Annual Product Quality Review (APQR) is a review report required by regulations from different healthcare regulatory authorities. When following the process, the medicine manufacturer required to periodically review that the finished products are consistently meeting the implemented quality standards for the product under review. APQR is also called as Annual Product Review (APR) or Product Quality Review (PQR).

According to the regulation, the drug product manufacturers should review the manufacturing process and quality parameters minimum annually. The review will help to determine the need for changes in drug product specifications or manufacturing or control procedures. Furthermore, the objective of the APQR or regular periodic assessment is to verify the reproducibility of the process, the suitability of current specifications of materials and finished product, highlight any trends, and identify product and process improvements.

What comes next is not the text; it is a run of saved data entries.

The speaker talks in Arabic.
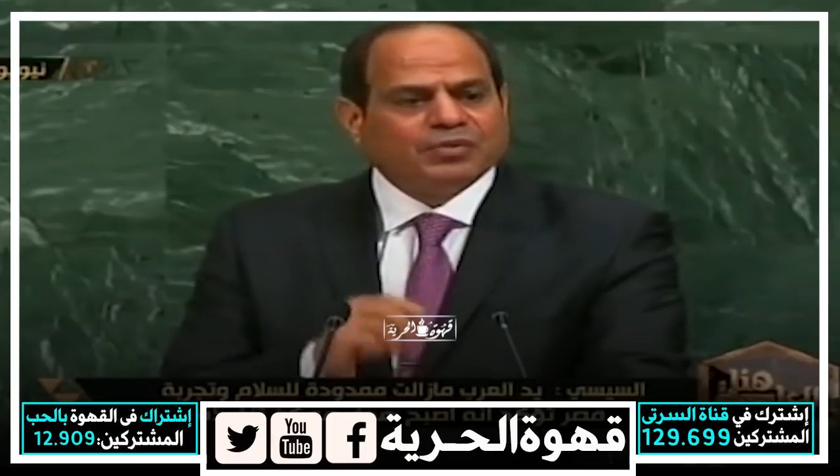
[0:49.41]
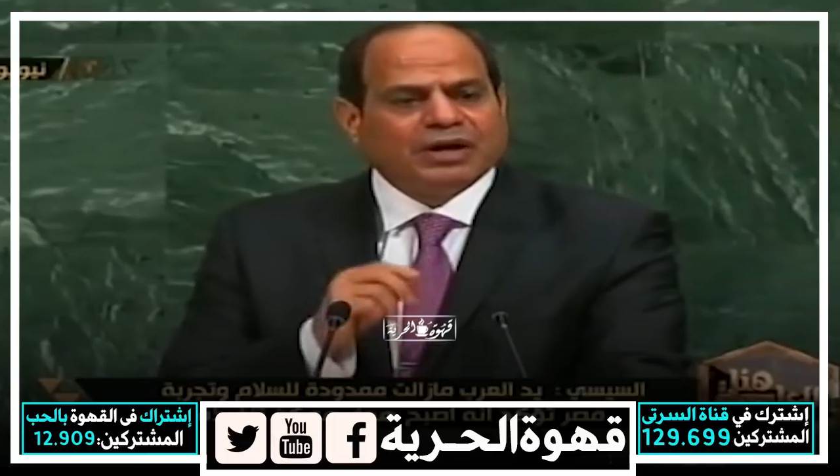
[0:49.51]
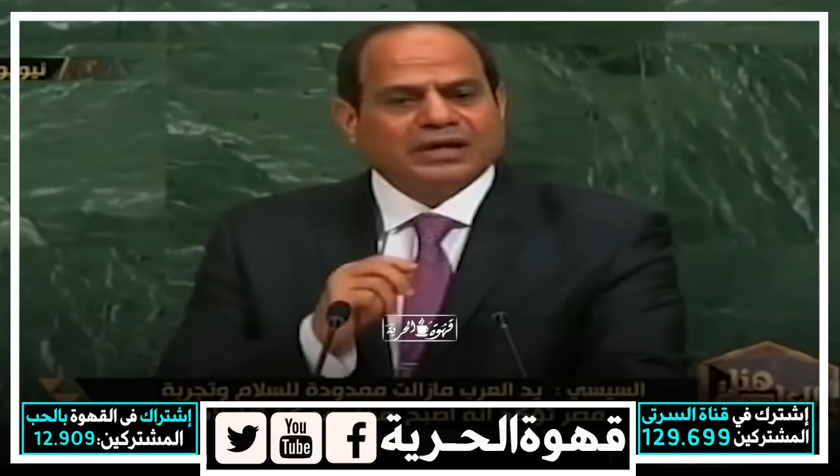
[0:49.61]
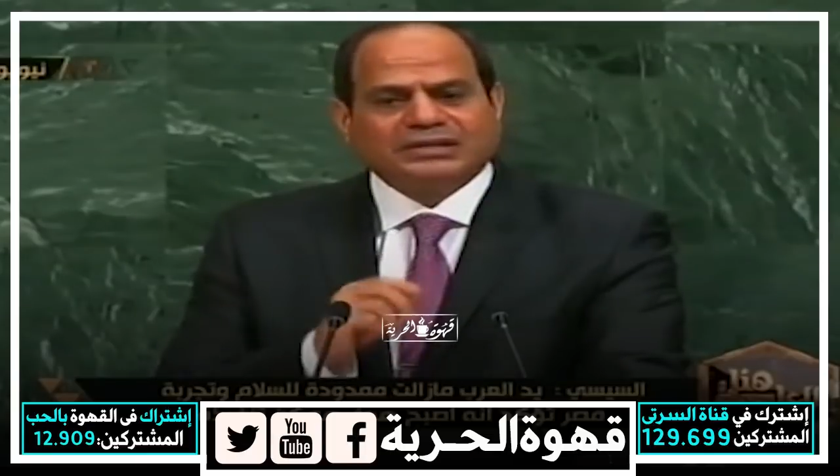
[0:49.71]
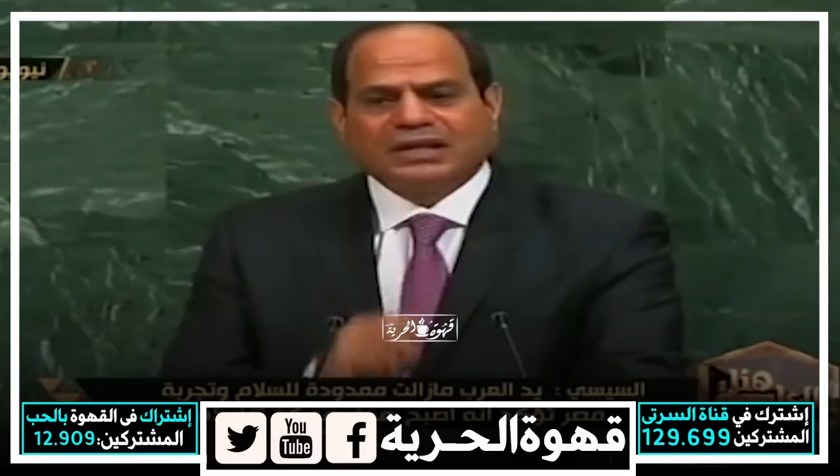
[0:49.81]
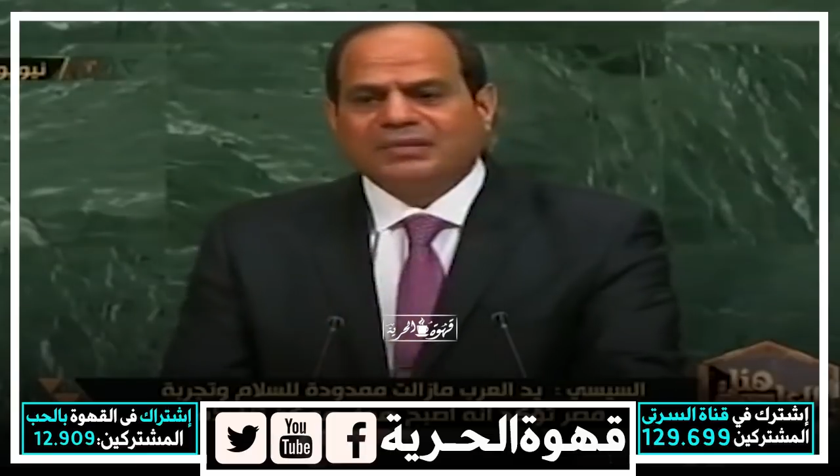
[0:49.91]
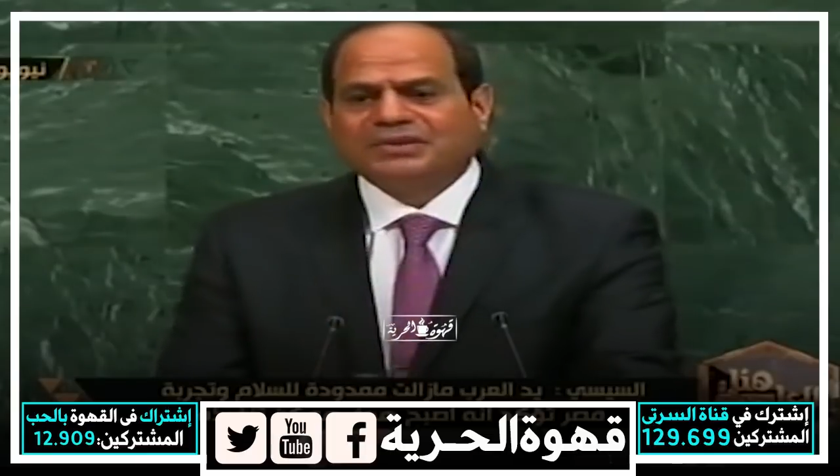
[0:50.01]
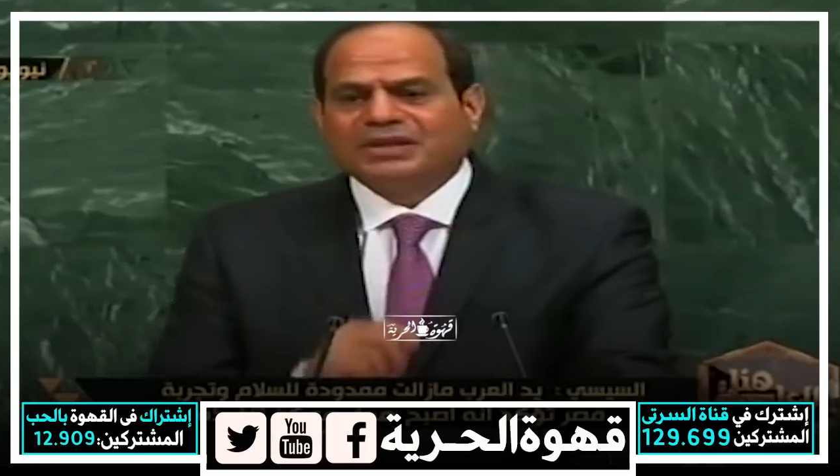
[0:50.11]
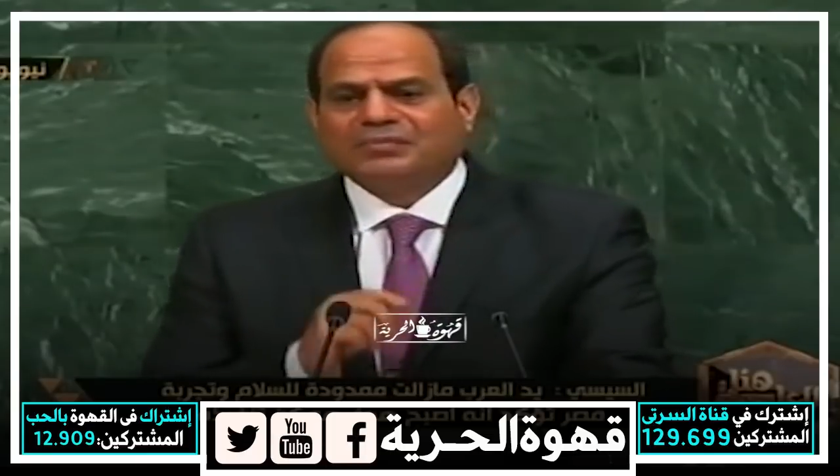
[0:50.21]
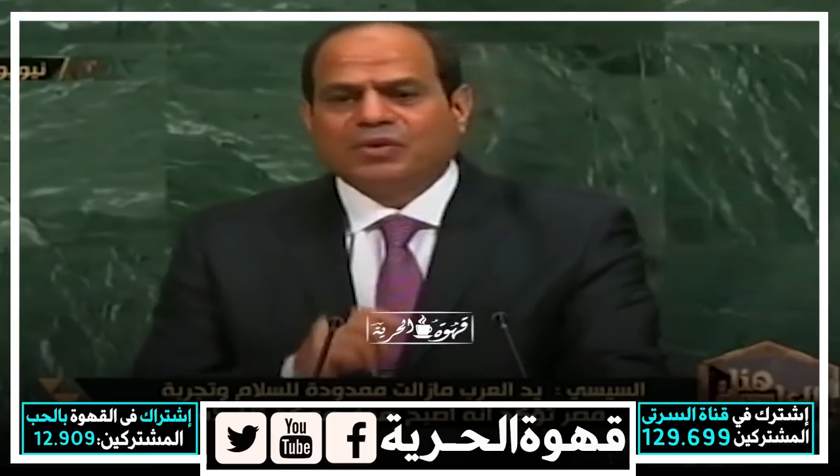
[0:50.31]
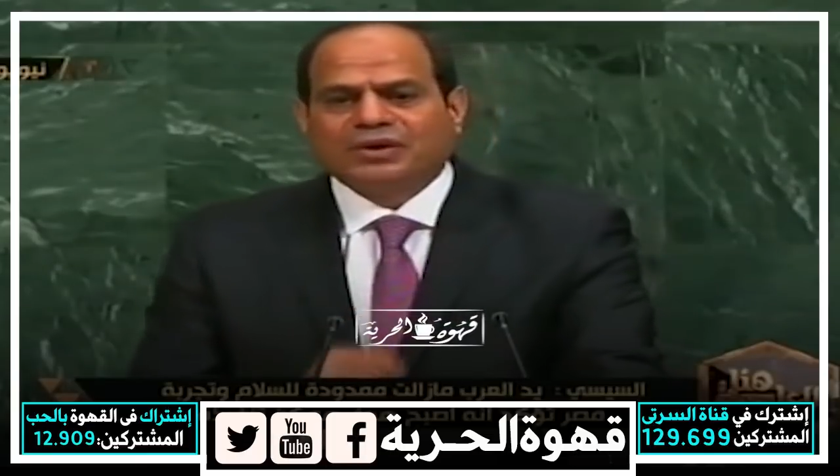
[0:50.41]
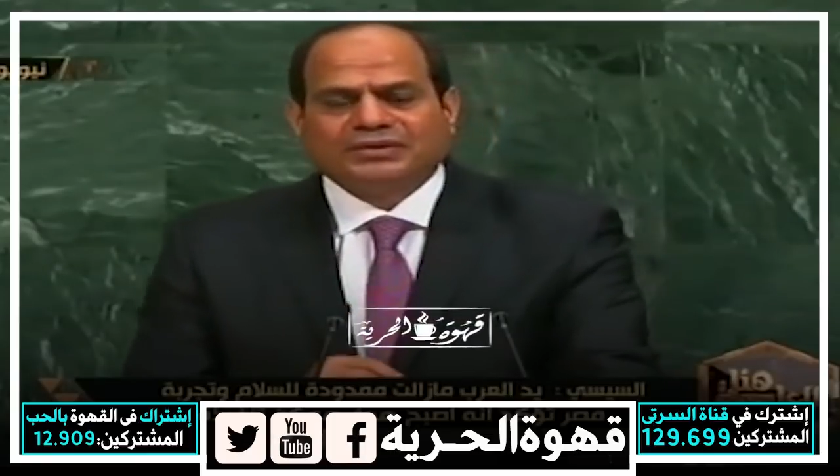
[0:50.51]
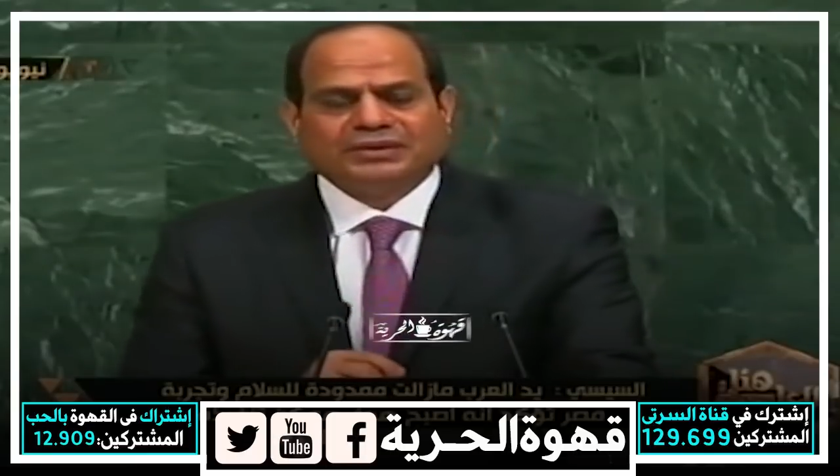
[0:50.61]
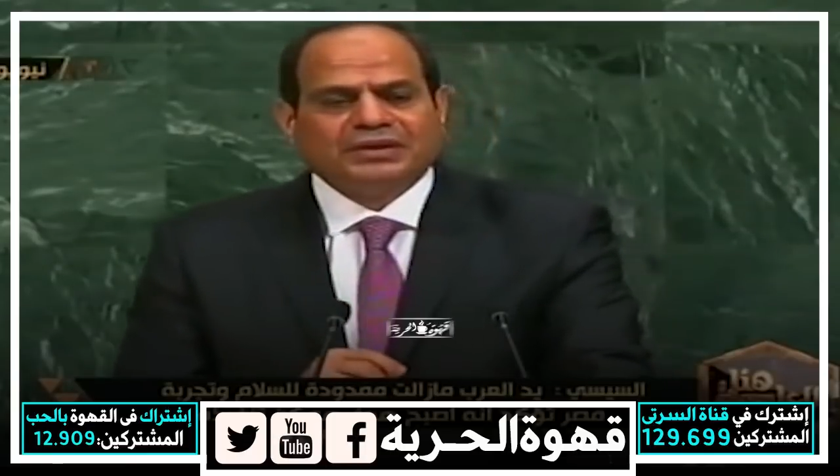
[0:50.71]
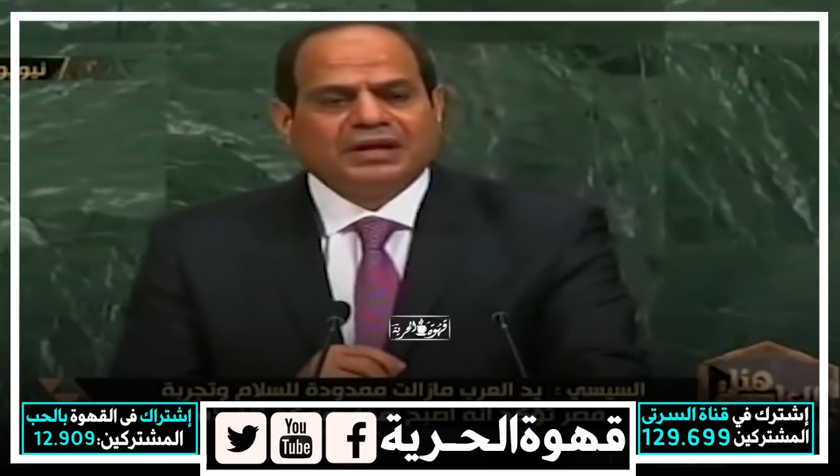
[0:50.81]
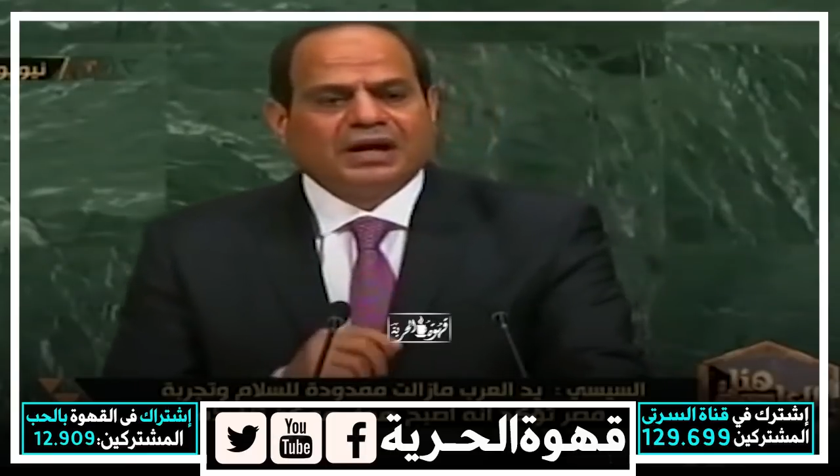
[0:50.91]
وسلامة المواطن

You can see these requirements in most of the regulatory guidance and regulations. I tried to cover a few of the guidance in this article to provide an overview and the importance of the requirement. You will find many differences in different guidelines. We will see those differences in the requirements for the United States, European Union requirements, guidance published by ICH (The International Council for Harmonization) and PICS (Pharmaceutical Inspection Convention Pharmaceutical Inspection Co-operation Scheme).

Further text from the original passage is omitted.